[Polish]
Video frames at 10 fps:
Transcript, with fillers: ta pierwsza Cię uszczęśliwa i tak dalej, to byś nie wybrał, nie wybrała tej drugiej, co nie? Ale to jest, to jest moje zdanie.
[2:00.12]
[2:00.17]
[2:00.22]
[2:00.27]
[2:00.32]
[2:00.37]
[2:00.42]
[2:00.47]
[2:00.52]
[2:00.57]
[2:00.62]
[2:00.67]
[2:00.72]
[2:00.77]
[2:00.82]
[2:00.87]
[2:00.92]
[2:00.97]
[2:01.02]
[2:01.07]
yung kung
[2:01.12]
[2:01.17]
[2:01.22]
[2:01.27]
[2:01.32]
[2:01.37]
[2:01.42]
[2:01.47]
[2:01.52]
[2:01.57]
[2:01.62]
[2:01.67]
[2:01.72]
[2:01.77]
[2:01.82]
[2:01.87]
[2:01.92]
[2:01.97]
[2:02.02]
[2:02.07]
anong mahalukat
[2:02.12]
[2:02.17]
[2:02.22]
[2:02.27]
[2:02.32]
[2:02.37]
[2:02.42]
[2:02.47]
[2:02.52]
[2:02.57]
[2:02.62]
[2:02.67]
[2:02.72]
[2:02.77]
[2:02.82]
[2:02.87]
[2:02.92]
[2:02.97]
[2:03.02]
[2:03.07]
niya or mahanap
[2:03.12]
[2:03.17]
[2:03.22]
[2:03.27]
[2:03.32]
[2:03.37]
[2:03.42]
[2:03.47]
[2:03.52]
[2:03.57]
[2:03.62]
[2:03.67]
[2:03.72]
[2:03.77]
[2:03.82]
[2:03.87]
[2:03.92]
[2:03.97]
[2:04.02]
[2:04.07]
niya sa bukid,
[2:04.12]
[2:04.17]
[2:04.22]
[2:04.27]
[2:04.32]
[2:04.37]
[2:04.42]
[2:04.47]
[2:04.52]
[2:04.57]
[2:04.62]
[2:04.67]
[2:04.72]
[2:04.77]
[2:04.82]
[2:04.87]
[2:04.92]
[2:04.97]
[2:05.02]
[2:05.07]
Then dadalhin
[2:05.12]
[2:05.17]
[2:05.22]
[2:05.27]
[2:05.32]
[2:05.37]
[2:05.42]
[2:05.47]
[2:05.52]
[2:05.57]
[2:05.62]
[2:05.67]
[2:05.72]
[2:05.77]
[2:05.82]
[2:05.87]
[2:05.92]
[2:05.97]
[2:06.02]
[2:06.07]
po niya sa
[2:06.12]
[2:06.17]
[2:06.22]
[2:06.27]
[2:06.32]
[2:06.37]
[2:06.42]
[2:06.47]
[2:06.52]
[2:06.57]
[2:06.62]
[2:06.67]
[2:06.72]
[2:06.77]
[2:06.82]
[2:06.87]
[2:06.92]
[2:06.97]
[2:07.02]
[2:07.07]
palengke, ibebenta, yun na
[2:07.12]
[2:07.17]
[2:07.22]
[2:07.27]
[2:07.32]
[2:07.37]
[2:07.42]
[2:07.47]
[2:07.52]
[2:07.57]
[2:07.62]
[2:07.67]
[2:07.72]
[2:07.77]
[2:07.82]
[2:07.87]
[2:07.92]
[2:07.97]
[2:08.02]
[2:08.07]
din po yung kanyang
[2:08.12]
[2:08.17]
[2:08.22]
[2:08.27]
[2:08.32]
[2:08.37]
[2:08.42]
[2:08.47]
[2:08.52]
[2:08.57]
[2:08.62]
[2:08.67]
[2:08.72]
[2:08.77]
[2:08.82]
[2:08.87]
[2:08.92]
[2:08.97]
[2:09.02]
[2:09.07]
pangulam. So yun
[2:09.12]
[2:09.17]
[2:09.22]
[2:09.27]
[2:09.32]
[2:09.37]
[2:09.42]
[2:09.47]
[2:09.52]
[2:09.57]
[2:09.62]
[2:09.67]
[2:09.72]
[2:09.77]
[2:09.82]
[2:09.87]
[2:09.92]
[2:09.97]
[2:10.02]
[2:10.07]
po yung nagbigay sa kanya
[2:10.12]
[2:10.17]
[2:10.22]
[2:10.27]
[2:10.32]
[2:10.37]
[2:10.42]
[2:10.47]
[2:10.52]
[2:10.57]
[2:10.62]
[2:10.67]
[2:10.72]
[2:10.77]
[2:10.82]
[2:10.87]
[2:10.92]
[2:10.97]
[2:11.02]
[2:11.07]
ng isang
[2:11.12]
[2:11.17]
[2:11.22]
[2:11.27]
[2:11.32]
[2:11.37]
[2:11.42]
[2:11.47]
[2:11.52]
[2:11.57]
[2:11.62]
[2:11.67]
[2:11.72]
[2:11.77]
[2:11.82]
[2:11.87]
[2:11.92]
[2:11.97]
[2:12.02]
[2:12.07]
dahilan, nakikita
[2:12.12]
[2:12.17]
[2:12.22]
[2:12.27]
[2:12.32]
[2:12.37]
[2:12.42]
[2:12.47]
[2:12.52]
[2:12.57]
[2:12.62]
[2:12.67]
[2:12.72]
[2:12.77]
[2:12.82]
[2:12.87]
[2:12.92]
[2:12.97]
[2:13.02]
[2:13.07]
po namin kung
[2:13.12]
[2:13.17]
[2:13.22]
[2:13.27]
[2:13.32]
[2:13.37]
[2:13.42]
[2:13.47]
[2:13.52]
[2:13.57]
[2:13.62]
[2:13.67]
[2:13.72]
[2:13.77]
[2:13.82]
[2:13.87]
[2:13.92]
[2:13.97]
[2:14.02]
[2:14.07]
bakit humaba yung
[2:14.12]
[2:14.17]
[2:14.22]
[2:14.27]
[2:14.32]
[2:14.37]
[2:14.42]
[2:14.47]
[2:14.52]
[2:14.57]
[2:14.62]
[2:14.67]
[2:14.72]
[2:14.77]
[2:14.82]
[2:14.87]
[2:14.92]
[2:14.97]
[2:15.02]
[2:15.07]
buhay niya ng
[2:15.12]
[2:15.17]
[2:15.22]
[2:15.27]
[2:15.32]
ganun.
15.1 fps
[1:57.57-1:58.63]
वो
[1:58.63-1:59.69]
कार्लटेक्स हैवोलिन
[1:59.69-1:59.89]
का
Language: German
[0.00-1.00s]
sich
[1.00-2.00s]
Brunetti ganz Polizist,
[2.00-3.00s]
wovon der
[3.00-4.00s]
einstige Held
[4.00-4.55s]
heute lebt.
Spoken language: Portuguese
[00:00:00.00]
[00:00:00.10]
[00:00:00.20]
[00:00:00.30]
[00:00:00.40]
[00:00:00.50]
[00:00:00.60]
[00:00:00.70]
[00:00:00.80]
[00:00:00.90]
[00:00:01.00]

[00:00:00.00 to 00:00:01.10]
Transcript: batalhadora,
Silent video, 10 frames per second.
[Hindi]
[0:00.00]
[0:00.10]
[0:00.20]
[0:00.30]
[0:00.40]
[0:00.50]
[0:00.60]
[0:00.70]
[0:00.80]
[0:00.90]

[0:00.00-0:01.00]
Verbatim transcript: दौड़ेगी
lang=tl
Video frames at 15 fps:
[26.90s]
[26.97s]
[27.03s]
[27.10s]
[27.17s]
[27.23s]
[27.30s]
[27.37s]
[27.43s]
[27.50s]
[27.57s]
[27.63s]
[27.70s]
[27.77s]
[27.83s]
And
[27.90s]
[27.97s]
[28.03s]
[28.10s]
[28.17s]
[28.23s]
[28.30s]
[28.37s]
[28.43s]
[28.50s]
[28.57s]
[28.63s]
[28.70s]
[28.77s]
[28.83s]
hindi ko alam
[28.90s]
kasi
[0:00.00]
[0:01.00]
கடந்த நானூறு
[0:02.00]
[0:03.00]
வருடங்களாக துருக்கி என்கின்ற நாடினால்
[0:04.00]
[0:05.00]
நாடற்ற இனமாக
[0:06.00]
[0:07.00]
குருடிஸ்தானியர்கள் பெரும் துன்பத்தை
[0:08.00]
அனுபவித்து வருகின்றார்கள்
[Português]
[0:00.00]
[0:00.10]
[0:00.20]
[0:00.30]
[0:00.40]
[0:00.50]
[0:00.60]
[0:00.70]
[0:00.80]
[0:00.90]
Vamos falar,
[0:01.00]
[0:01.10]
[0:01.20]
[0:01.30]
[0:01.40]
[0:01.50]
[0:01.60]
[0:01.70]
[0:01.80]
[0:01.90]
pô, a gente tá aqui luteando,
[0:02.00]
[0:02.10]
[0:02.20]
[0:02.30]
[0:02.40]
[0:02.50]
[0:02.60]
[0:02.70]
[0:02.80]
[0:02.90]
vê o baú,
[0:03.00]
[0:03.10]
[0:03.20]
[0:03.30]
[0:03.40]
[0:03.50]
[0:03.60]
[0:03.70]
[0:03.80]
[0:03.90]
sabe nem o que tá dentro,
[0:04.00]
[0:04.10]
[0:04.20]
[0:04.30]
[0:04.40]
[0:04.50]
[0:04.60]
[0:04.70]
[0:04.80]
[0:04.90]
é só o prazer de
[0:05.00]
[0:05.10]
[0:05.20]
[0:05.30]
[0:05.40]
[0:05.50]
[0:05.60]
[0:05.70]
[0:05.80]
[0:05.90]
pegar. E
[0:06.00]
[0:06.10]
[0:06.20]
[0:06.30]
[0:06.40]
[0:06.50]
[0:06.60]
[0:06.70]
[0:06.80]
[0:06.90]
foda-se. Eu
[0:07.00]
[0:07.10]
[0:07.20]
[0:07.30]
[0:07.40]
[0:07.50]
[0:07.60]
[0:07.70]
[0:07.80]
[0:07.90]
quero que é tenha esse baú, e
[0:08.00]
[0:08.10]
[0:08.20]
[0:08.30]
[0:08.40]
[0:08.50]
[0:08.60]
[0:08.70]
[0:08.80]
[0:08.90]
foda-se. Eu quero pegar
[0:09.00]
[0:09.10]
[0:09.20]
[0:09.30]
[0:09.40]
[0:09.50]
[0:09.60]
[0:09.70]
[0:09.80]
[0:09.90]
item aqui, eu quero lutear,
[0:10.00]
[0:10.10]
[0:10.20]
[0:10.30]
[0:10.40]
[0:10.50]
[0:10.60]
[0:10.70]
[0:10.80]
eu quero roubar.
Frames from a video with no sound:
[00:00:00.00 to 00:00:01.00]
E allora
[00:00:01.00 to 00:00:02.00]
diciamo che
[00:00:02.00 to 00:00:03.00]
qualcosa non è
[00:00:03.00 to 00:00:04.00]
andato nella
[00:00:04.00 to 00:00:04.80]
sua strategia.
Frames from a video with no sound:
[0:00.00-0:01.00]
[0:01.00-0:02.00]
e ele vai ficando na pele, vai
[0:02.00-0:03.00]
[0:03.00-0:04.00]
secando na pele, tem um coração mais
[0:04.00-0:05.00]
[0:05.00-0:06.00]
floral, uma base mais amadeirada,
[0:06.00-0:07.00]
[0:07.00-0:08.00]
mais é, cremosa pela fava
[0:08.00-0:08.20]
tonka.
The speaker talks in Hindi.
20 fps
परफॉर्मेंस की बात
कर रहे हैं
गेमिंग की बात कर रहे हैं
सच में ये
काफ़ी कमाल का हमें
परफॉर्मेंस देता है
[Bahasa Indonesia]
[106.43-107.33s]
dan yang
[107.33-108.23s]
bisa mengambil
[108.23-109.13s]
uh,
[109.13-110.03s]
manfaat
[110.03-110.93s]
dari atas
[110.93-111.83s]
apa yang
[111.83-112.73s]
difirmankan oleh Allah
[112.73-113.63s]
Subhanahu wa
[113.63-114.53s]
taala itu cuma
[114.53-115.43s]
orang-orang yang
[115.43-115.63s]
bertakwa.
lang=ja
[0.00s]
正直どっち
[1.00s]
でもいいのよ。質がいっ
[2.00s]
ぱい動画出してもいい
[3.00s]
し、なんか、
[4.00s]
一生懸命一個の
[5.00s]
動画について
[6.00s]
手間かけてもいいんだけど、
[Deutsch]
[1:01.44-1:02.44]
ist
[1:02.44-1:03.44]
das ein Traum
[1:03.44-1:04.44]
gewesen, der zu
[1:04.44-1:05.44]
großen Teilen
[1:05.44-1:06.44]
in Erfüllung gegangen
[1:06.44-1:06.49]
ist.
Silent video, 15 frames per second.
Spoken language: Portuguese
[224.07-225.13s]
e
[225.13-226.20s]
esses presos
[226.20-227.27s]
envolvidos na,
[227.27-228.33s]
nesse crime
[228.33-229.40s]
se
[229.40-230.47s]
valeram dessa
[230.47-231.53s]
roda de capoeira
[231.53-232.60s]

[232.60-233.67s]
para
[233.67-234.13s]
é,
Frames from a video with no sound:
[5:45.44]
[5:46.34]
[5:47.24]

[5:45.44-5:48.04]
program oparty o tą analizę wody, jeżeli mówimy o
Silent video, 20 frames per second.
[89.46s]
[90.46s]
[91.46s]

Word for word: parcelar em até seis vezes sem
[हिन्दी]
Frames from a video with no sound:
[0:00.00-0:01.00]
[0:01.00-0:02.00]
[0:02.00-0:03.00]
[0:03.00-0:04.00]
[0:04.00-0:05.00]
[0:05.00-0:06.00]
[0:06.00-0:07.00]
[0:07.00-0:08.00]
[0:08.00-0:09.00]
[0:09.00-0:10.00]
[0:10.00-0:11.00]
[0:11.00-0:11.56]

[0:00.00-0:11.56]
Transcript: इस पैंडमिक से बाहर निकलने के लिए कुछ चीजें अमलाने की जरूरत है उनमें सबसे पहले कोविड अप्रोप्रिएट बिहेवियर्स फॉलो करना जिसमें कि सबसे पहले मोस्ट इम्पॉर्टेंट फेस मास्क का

▬▬▬▬▬▬▬▬▬▬

Take every line from the data that includes the word "second".

Silent video, 10 frames per second.
Silent video, 15 frames per second.
Silent video, 20 frames per second.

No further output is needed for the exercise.